Bidwell requested a refund of his registration fee, and was told he would receive one. He also reported the incident to the Triangle Foundation, who issued a press release and contacted the IFOC.
“It is reckless and horrifying that someone charged with training chaplains would advocate murder,” said Jeffrey Montgomery, Triangle’s executive director, in the press release.
When contacted by Between The Lines, the IFOC said that Vorce was unavailable and referred the paper to their press release on the matter.
“At no time did Reverend David C. Vorce, President and CEO of the International Fellowship of Chaplains, Inc. support, condone or even encourage the killing of homosexuals and lesbians,” the release read.
Blue Water Pride treading rough waters
The executive board of Blue Water Pride, an organization serving the LGBT community in Port Huron and its surrounding areas, has sent a letter to members and supporters asking for help to keep the organization going.

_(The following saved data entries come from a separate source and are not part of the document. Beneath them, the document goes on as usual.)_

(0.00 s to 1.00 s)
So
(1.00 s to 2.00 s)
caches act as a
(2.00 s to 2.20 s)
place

Citing a lack of “active participatory support and even less financial support outside of the members of the board of directors,” the organization now faces the possibly of folding.

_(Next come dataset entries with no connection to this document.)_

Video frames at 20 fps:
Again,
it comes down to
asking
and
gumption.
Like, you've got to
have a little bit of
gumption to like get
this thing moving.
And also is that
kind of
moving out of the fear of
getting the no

The letter lists the accomplishments of Blue Water Pride and stresses the importance of keeping the organization in existence.
“The time has come to show your (rainbow) colors,” reads the letter, which is signed by Chairman Scott Frazer, Secretary Michael Halamka, and Treasurer Ellen Frazer.
The group produced the annual Port Huron Pride for several years, but recently canceled that event and reformed its mission.
“We decided to focus on reaching those who live outside the social outlets of GLBT bar and ‘out’ activities,” said Frazer. “We have a large sector of people at different comfort levels with their sexuality. We have developed peer-support groups for men, women, youth and straight spouses.”
• One week after BTL columnist Charles Alexander profiled him in his Parting Glances column, Calla “Cal” Adams, 80, died suddenly of a massive stroke. At 18, Cal was dismissed from his post office job, outed as a “known homosexual.” He majored in philosophy and education at Wayne University, and taught grade school in the suburbs for decades.
• Sistas Providing Intelligence Creativity and Empowerment, which received its tax exempt status in 2004, announced the appointment of Kirsten Ussery as interim executive director.
• For the first time, BTL took a hard-hitting look at the state of gay seniors in a feature titled, “In the autumn of their lives – gay seniors speak out.” “I’ve been young and I’ve been old, and it’s not a hell of a lot different,” said Wayne, 58, one of the seniors interviewed. “It’s just not as pretty and it’s just not as marketable.”